Moments later the door of the shelter flew open and a man stormed down the jagged steps carrying the dead weight of a body, covered in blood. Carmen rose, her intestines gripped in a vice. Her Uncle Manny lay the body down on the floor. A crowd gathered around him, pointing and gasping. Unable to push her tiny frame through the crowd, Carmen dropped to her knees and crawled between their legs, Jimmy following behind. The first thing she saw when she crawled out was blood. Puddles of blood. And the smell like rusted old coins.

Her mother pushed through the crowd and then screamed, falling to her knees. She shook with sorrow, the strangely bent body cradled in her arms. Carmen’s father stood to one side, his arms hanging limply, frozen, the shock taking hold.

Her uncle, covered in blood, filth and fatigue uttered, ‘He was on the roof of the Opera House, looking for planes. They … they bombed it.’
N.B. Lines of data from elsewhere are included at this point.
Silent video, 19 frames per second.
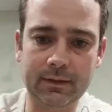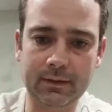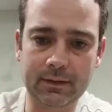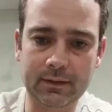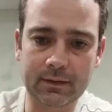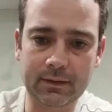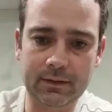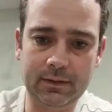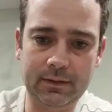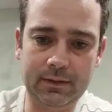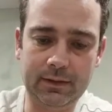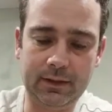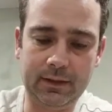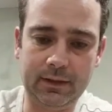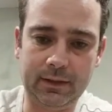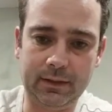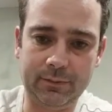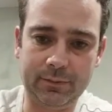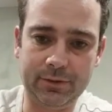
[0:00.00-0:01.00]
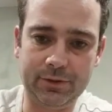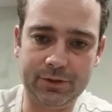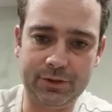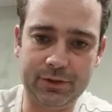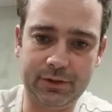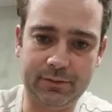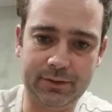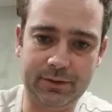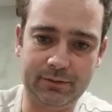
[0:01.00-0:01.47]
And that copper should come
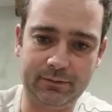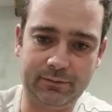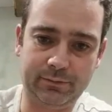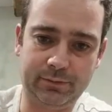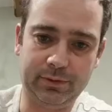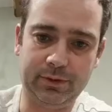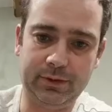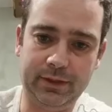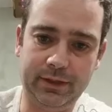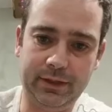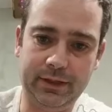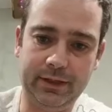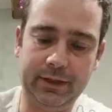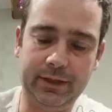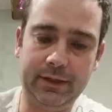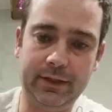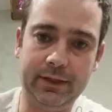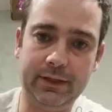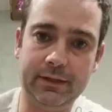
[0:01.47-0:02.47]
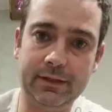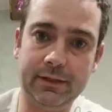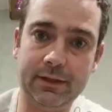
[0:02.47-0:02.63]
out pretty easy.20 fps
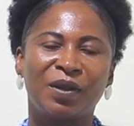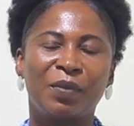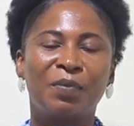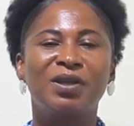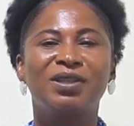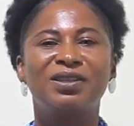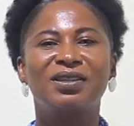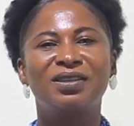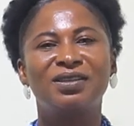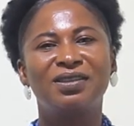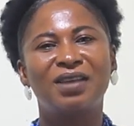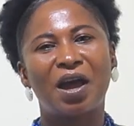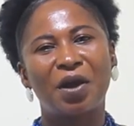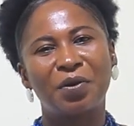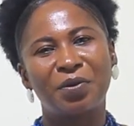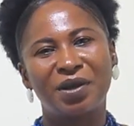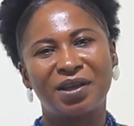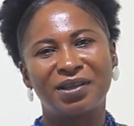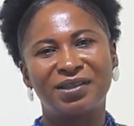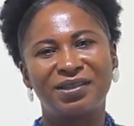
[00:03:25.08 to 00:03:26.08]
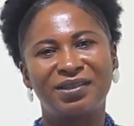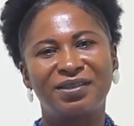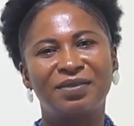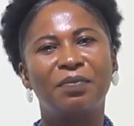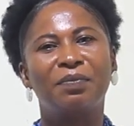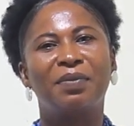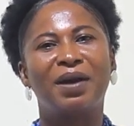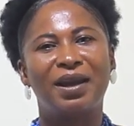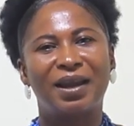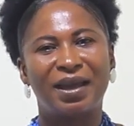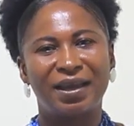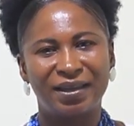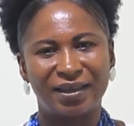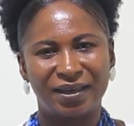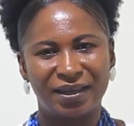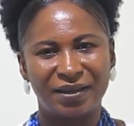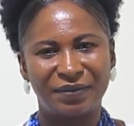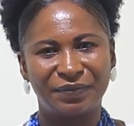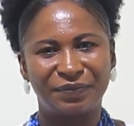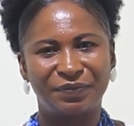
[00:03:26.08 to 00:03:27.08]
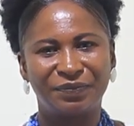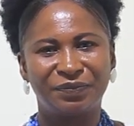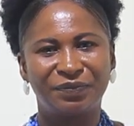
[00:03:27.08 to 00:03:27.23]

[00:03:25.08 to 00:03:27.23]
Mrs. Harriet Banahene.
Jimmy stood next to Carmen, his face without expression, staring at Nanu’s eyes. They were still open. The same vacant stare as his dead mother’s.

Carmen’s father turned to the crowd, his hands balled into fists. ‘The Italians killed him. Murderers! MURDERERS!’

Carmen studied the lifeless face of her grandfather, Nanu. She had seen him this morning, humming along with a scratched record. Blood trickled down his cheek into a small pool on the earthen floor. Chaos erupted in the tear-stained faces of the crowd but she couldn’t hear them as she knelt down and touched his hand to wake him up. It was still warm. Her fingers moved to his lips, lips that had sung of love and heartbreak at her kitchen window. Where did the music go?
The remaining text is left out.